Tracking key performance indicators (KPI) can give credit managers an idea of how business is doing and provide guidelines for improvement. However, analyses are only as good as the tools used to complete them, and according to a new joint survey, using dated technology will hinder performance. Nearly 1,000 professionals across several industries participated in the survey.
On May 21, the American Payroll Association and payment software
company Kronos released the Evolution of
Payroll Technology Survey that found one-third of employers from small-,
mid- and enterprise-sized organizations (SMEs) use decade-old payment
technology. Instead, only 11% of respondents said they use “modern solutions”
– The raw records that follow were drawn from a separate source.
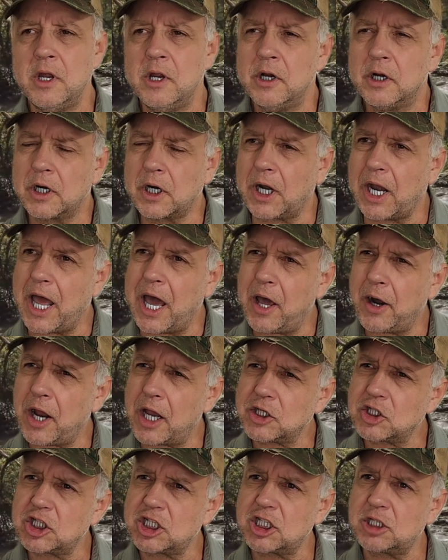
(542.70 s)
Cloud, I
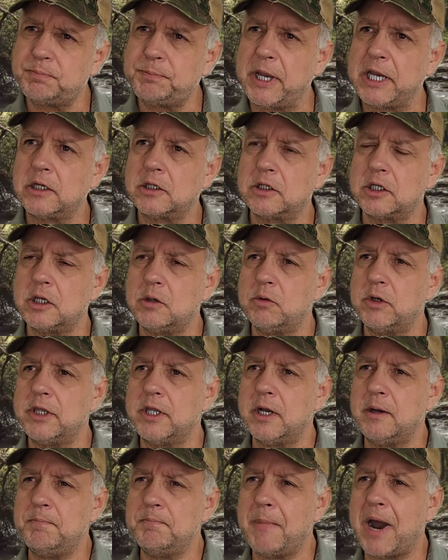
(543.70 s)
speak to you in
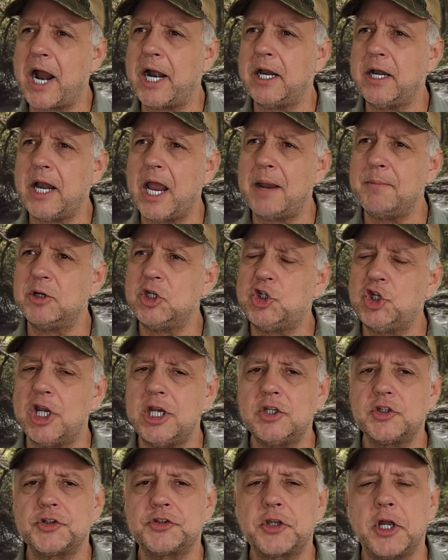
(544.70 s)
the mighty name of
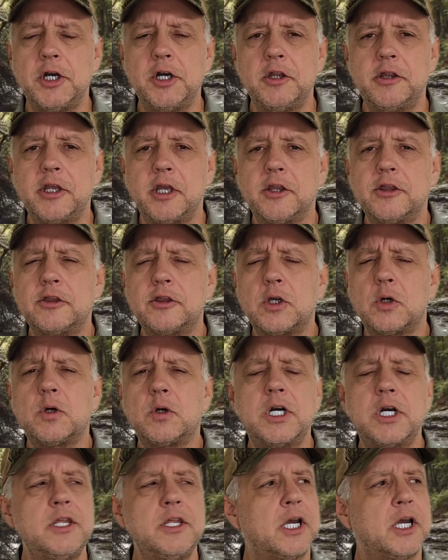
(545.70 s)
Jesus under the
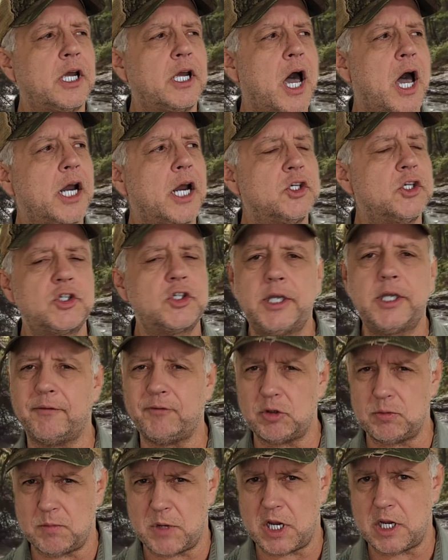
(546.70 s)
authority that God has
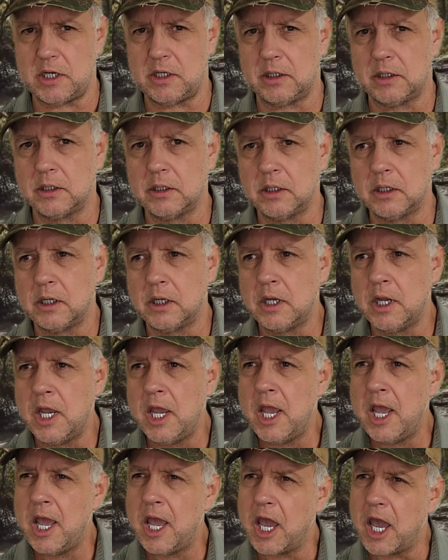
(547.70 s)
given me.
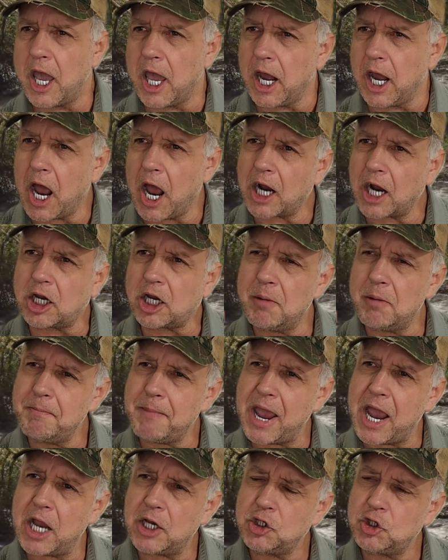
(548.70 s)
And I
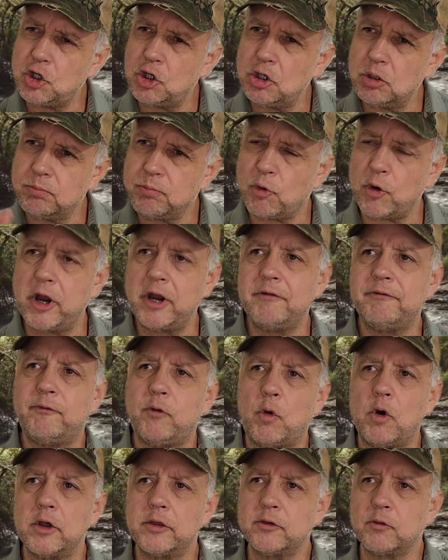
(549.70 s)
command you to bring
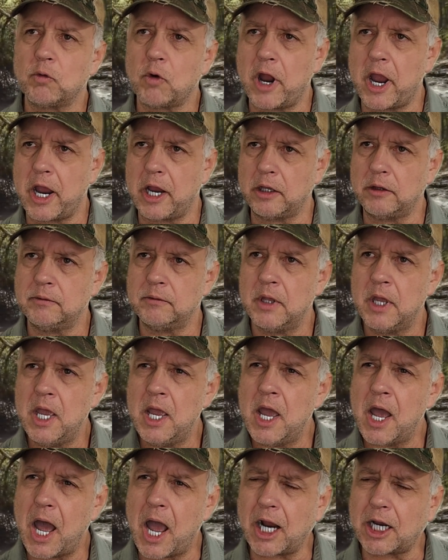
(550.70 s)
forth rain.
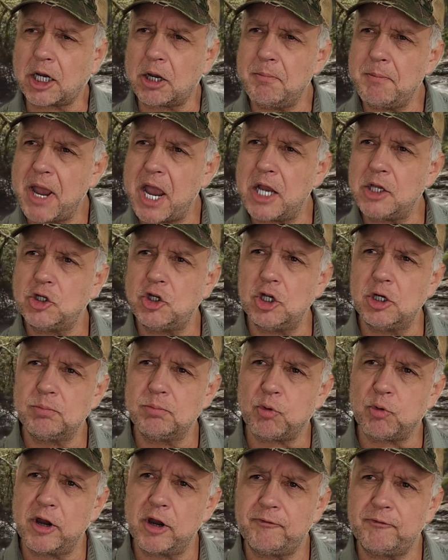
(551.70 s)
I command you to
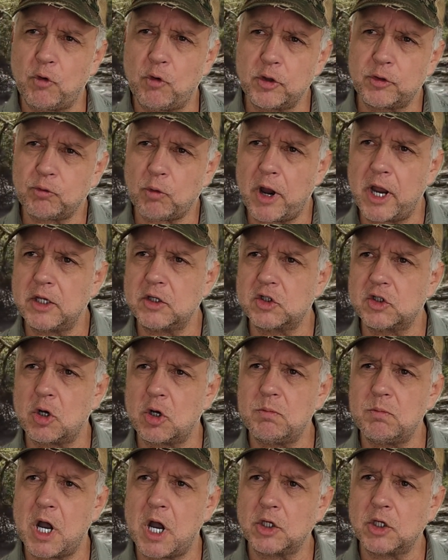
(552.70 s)
bring forth rain so
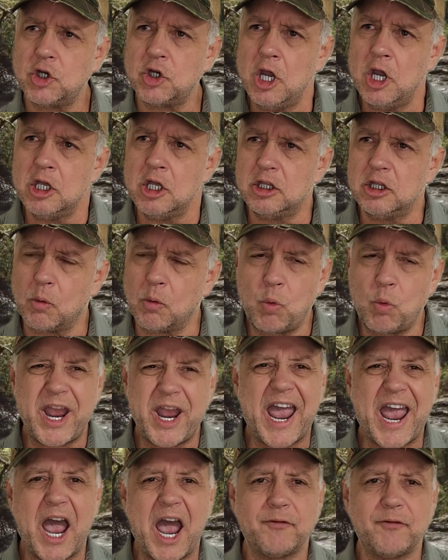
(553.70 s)
much that we
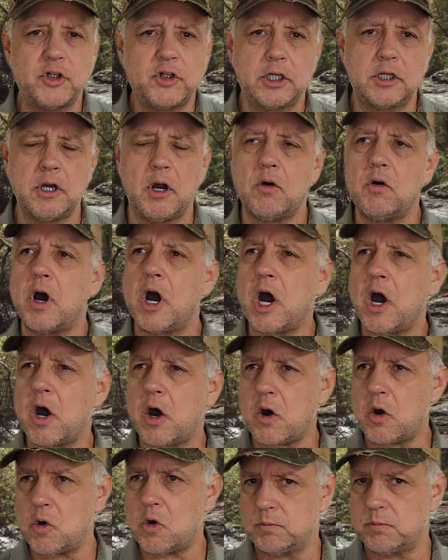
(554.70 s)
have to go
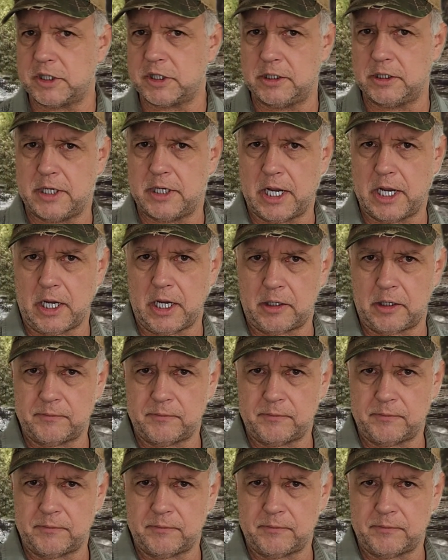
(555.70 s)
home today.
released within the last year.
“[Some companies’ current technology] was deployed around the same
time the world was being introduced to Apple’s iPhone for the very first time
in 2007,” the study noted. “The findings suggest outdated, manual processes and
legacy payroll solutions limit a payroll department’s ability to track and
report KPIs and hinder their ability to keep up with today’s speed of modern
Respondents from companies that track KPIs reported that
up-to-date technology is equipped to measure crucial business elements,
including the impact of manual/voided/stopped payments, payment errors as a
percent of total payroll payments as well as total processing time per pay
cycle. However, payroll professionals are looking toward the future and sharing
what they expect from the “next solution.”
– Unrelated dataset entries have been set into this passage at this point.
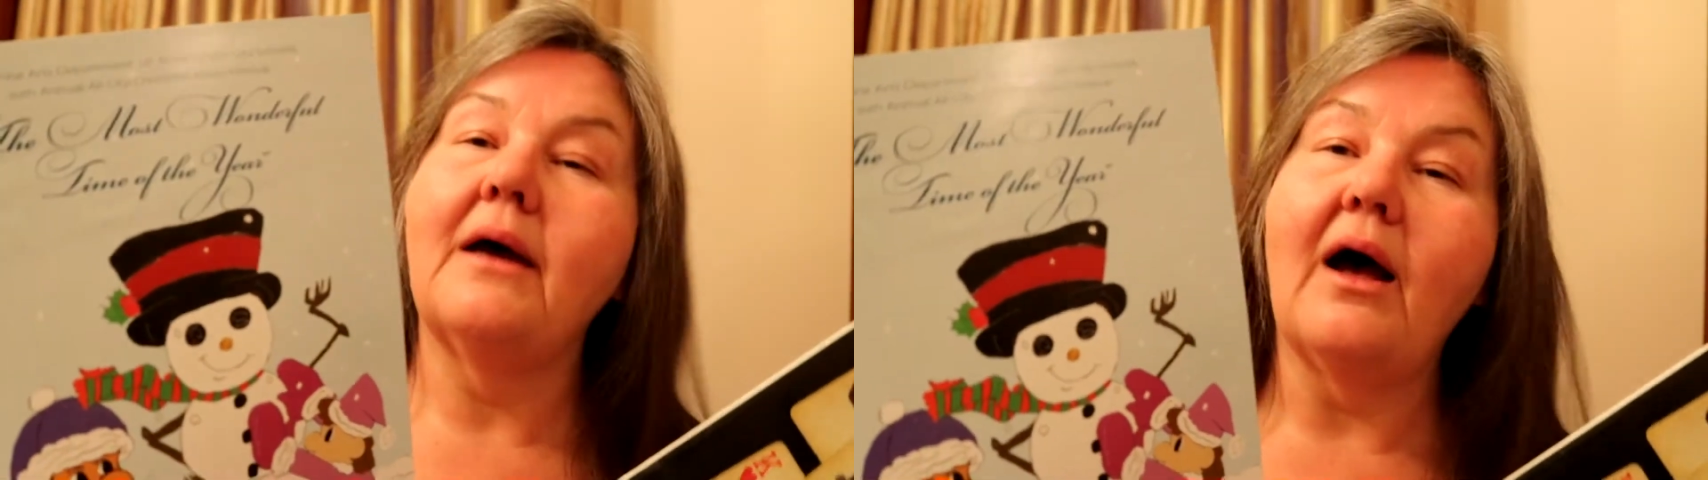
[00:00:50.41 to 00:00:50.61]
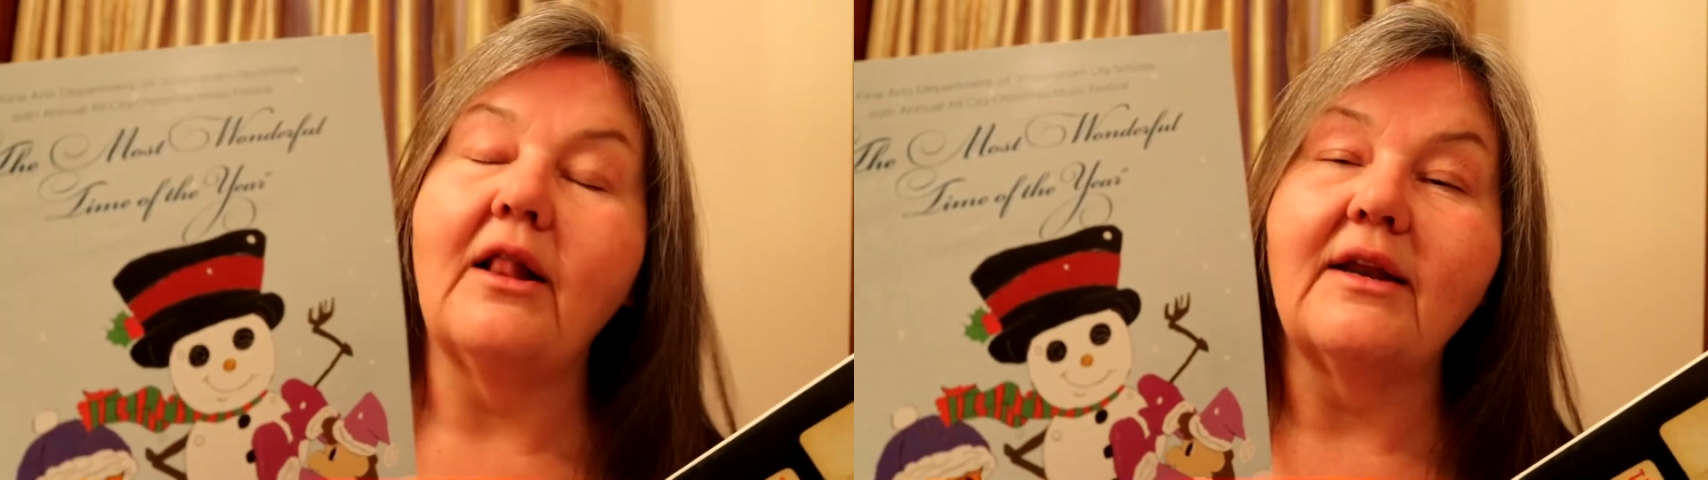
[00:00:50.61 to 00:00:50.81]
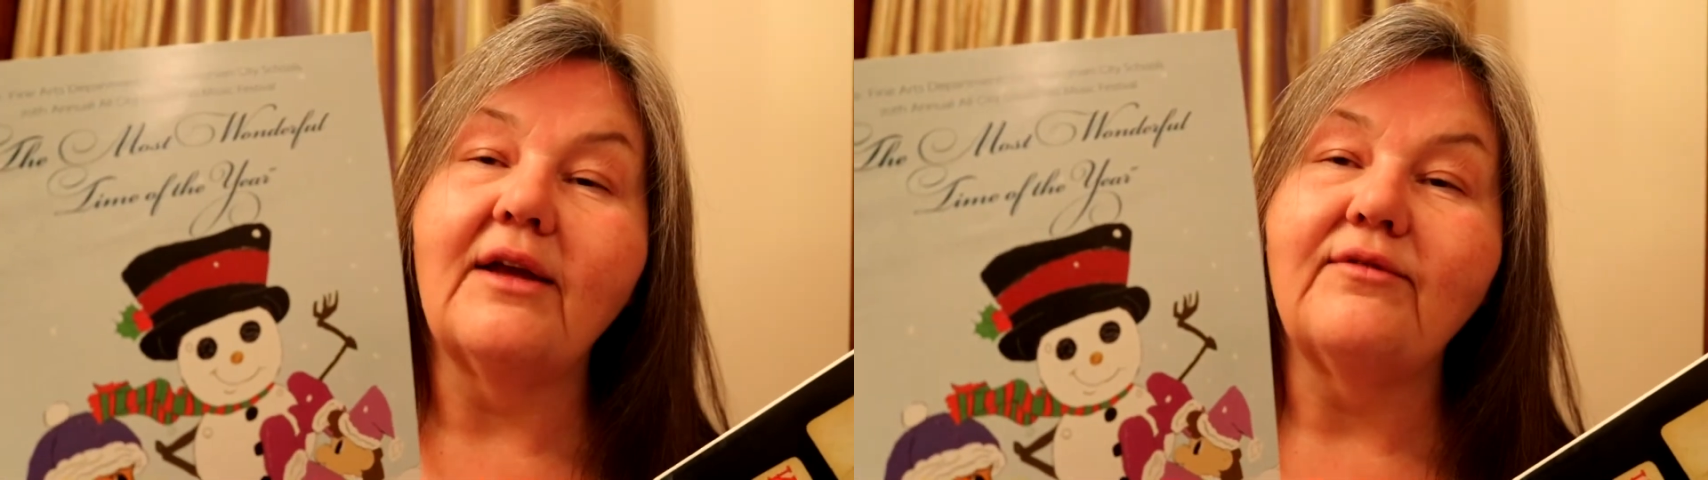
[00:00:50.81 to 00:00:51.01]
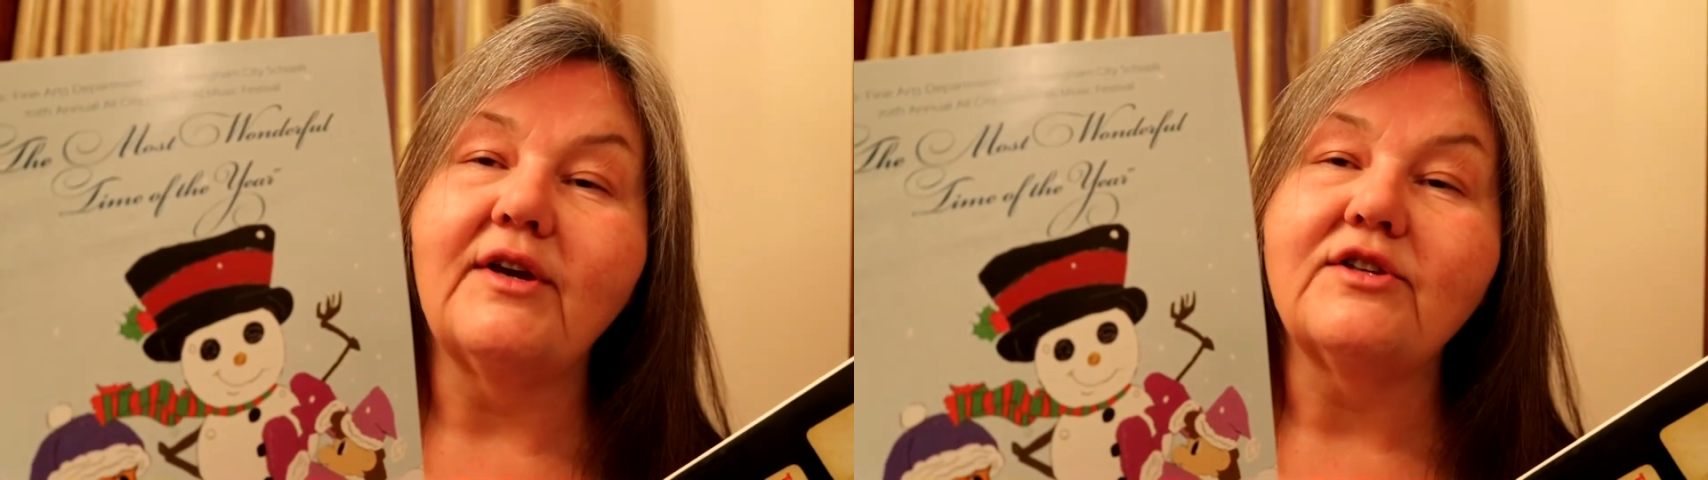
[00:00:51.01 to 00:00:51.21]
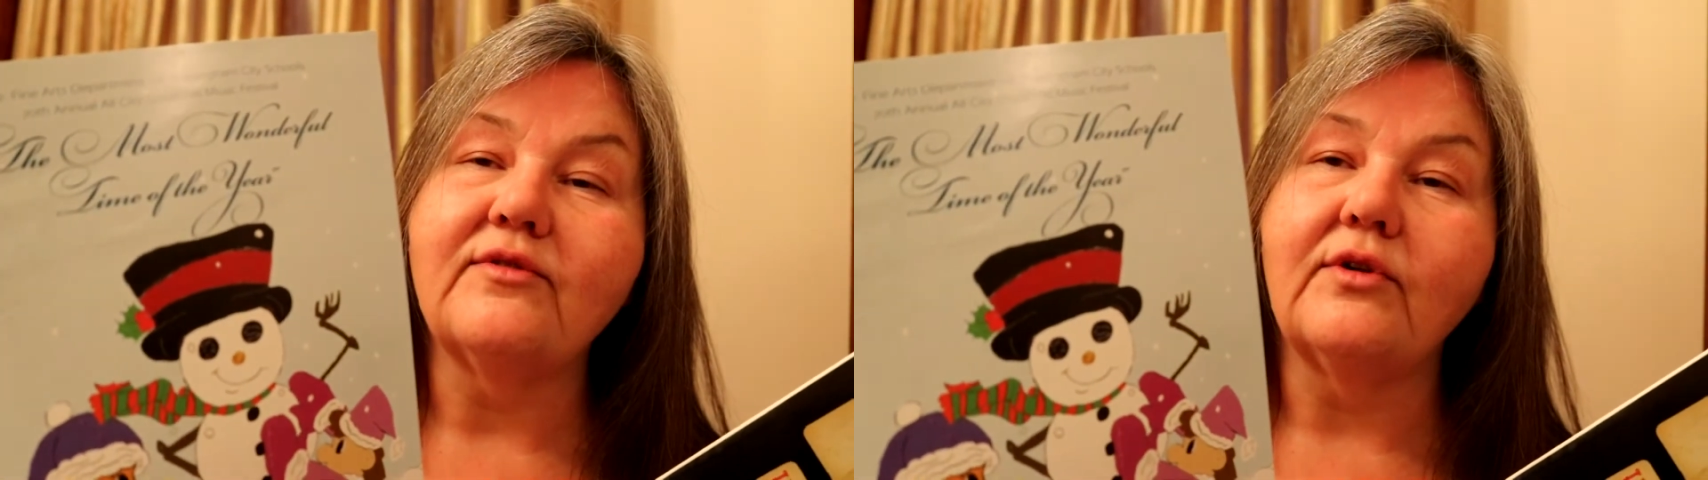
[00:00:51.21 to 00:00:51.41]
holiday
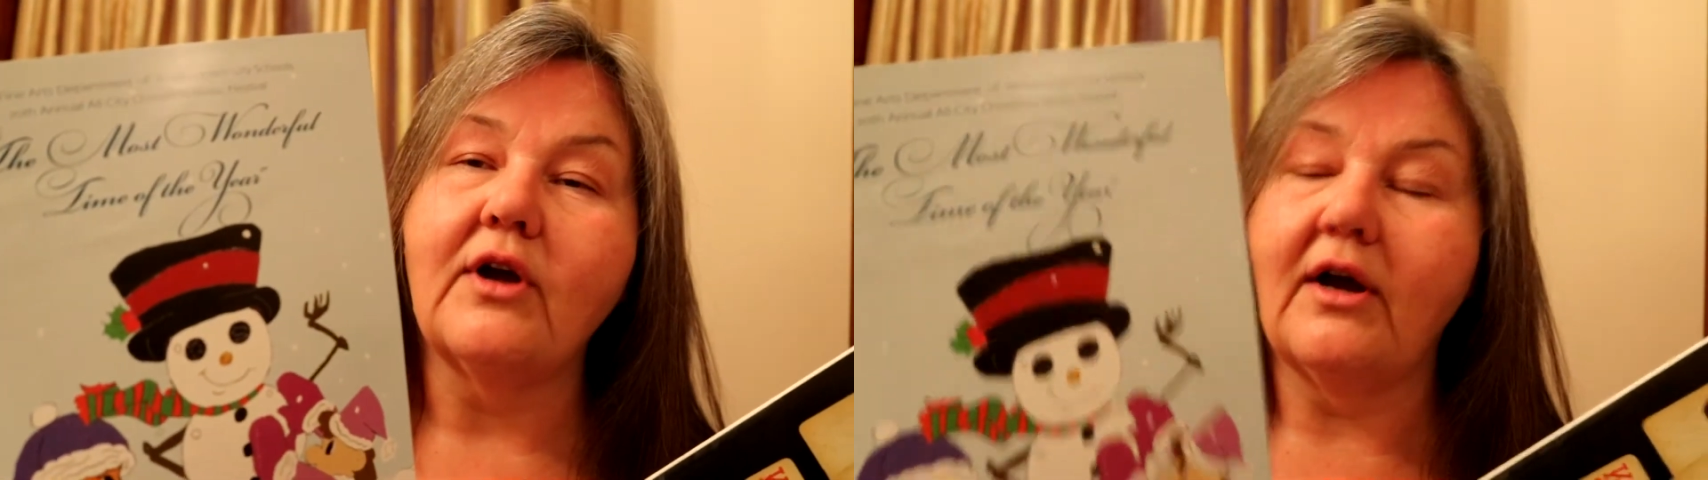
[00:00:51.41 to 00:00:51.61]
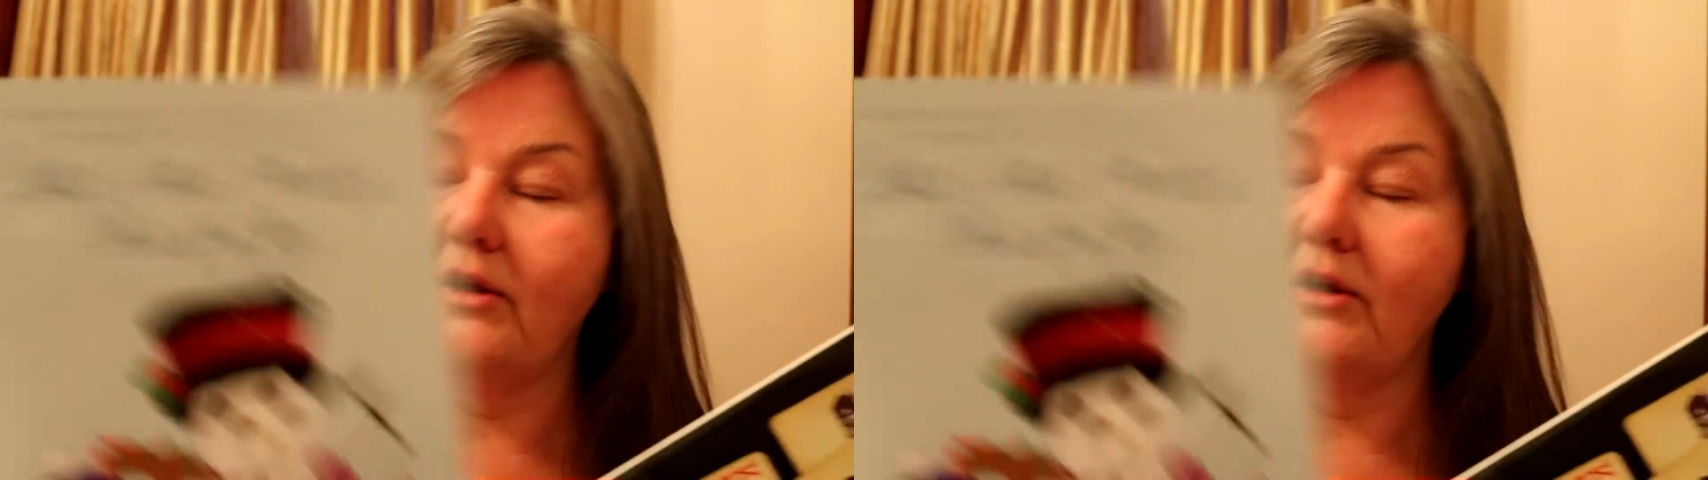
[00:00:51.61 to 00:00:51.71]
festival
The majority of respondents said they seek on-demand reporting and
analytics (87%), followed by seamless integration with time and labor
management to improve data quality (81%). The ability to track multiple worker
classifications, such as seasonal and temporary employees, was also on 76% of
respondents’ wish list.
“Organizations that proactively invest in new payroll tools that
deliver in-depth analytics and an engaging employee experience will unlock yet
another door for improved performance,” Kronos’ Payroll Practice Group Senior
Director Malysa O’Connor said in a press release.